Валерия Артуровна и симпатяга-журналист, как по команде, уставились на звезды. Я коварным быстрым движением толкнула великую писательницу, та не удержала равновесия – и полетела в бассейн!
О, это было поистине незабываемо зрелище: мадам Свентицкая, в своем шикарном платье и обвешанная с ног и до головы драгоценностями, плюхнулась в изумрудные воды искусственного водоема. Я не смогла сдержать победоносной улыбки. Мне было прекрасно известно, что Лера не умеет плавать. Кстати, этой чертой она почему-то с завидным упорством наделяла всех главных героинь своих романов.
– Помогите, тону! – завопила Валерия Артуровна, отчаянно размахивая руками.

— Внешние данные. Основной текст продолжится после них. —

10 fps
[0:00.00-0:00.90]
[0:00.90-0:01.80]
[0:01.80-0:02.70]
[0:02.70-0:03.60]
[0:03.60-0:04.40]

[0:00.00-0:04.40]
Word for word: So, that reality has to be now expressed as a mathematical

Я не сдвинулась с места – в мои обязанности не входило спасать великую писательницу. Но затем произошло то, чего я совсем не ожидала – Эдик, скинув смокинг (фигура у него была изумительная!), прыгнул в бассейн вслед за Лерой.

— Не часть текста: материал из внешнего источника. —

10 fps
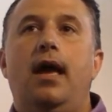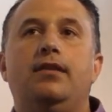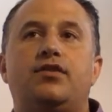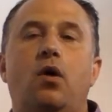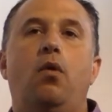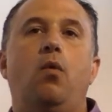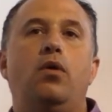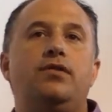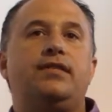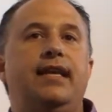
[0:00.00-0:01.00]
And so what
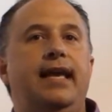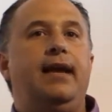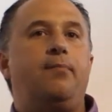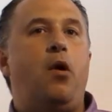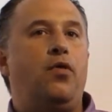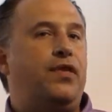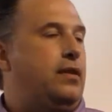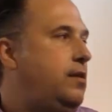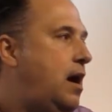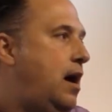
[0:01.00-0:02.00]
we're seeing both
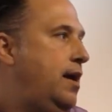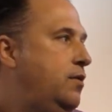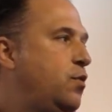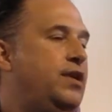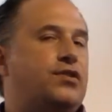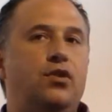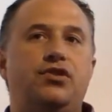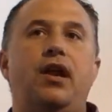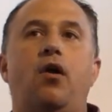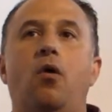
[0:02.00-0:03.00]
in
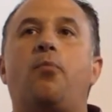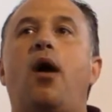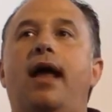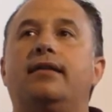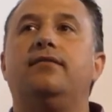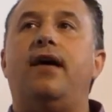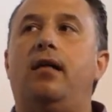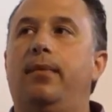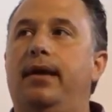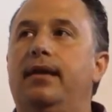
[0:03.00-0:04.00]
research and our own product
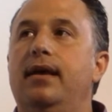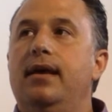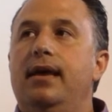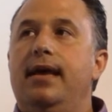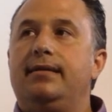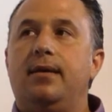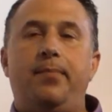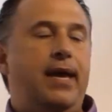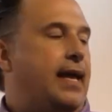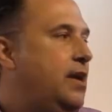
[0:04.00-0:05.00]
development is a
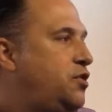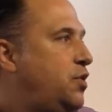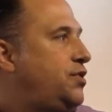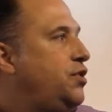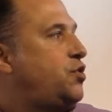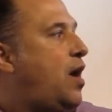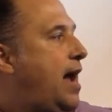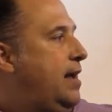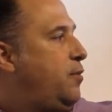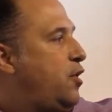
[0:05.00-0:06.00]
big interest to
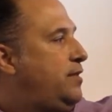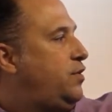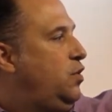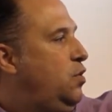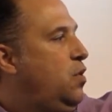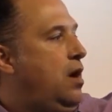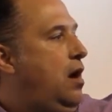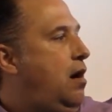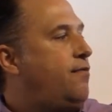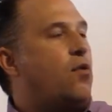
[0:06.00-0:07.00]
try and get to a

Около бассейна столпились пьяные гости. Эдик помог дрожащей Лере выбраться наружу. Вид ее был жалок – намокшее платье облегало ее пышную фигуру, безжалостно подчеркивая слишком объемные формы, прическа растрепалась, тушь и помада размазалась по лицу. От прежней Валерии Артуровны Свентицкой, надменной и красивой, не осталось и следа. Все уставились на мою хозяйку. Я провозгласила по-английски:
– Леди и джентльмены, русская писательница немного перепила и решила освежиться в бассейне. Прошу вас, воспринимайте это как проявление загадочной славянской души.

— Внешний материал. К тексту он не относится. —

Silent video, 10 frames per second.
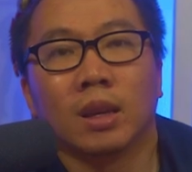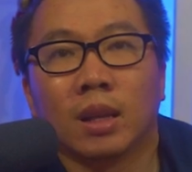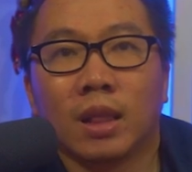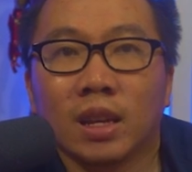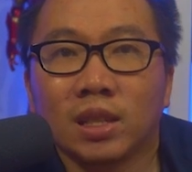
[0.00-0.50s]

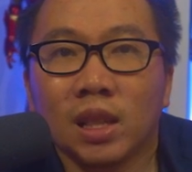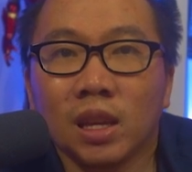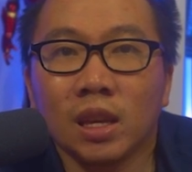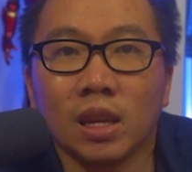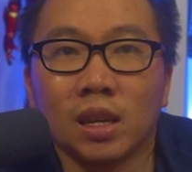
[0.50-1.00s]

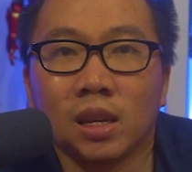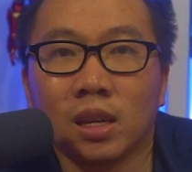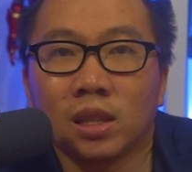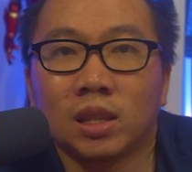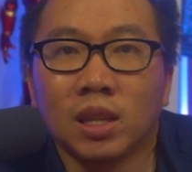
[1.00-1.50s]
Lastly
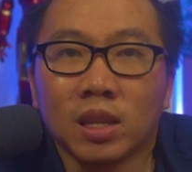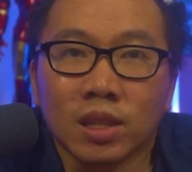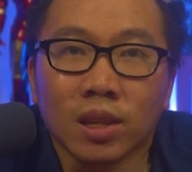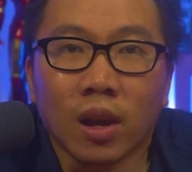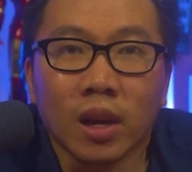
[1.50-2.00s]
is
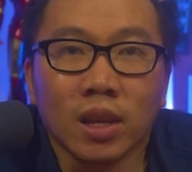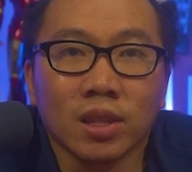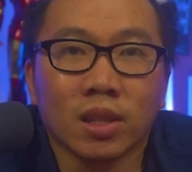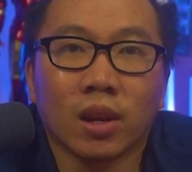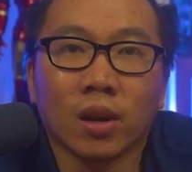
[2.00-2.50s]
his
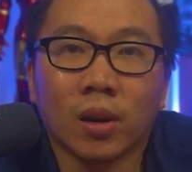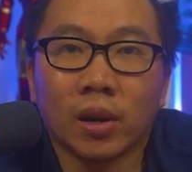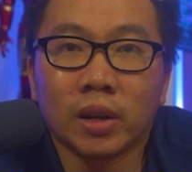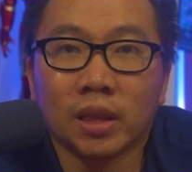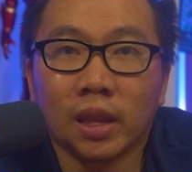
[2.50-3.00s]
eyes
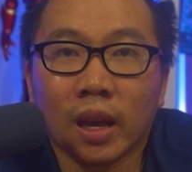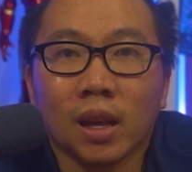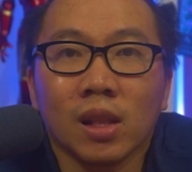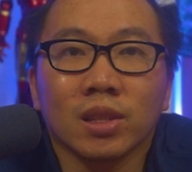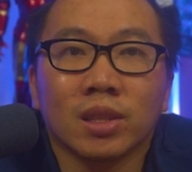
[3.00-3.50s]
are
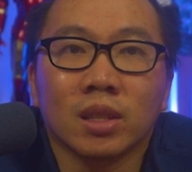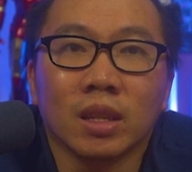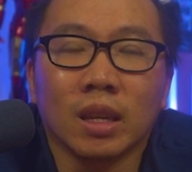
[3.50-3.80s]
decals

Мне очень хотелось, чтобы поблизости оказалась пара вездесущих журналистов с фотоаппаратами и камерами, при помощи которых они бы увековечили позор Леры. Я уже представляла себе заголовок в газетах: «Русская писательница устраивает дебош на вечеринке в Голливуде».
– Дорогая Валерия Артуровна, с вами все в порядке? – заботливо спросила я, поворачиваясь к насквозь промокшей хозяйке. – И как вы только упали в бассейн!
– Ты меня толкнула, – сварливо пробормотала Лера.
Я изобразила на лице совершеннейшее непонимание и принялась горячо уверять Леру, что она споткнулась и полетела в воду по собственному недосмотру. Тем временем Эдик накинул на плечи дрожавшей Леры свой пиджак, и романистка тотчас забыла обо мне, расплывшись в улыбке.
– Вы – мой герой, – произнесла она. Я едва не заскрежетала зубами: оказывается, моя выходка только сблизила Леру и Эдика! И он тоже хорош: кто бы мог подумать, что репортер – такой галантный рыцарь и что он бросится за дамой в бассейн.
Послышались дикие вопли, и я увидела, как несколько гостей в полной амуниции полетели в воду. Они последовали примеру Леры и решили немного поплавать! Скоро в бассейне плескалось не меньше двадцати человек в вечерних нарядах.
Гордо подняв голову, мадам Свентицкая удалилась в дом, сопровождаемая журналистом Эдиком. Я с видом побитой собаки поплелась за ними. Похоже, мой план не сработал: вместо всеобщего посмешища Лера стала законодательницей моды на вечеринке голливудского режиссера.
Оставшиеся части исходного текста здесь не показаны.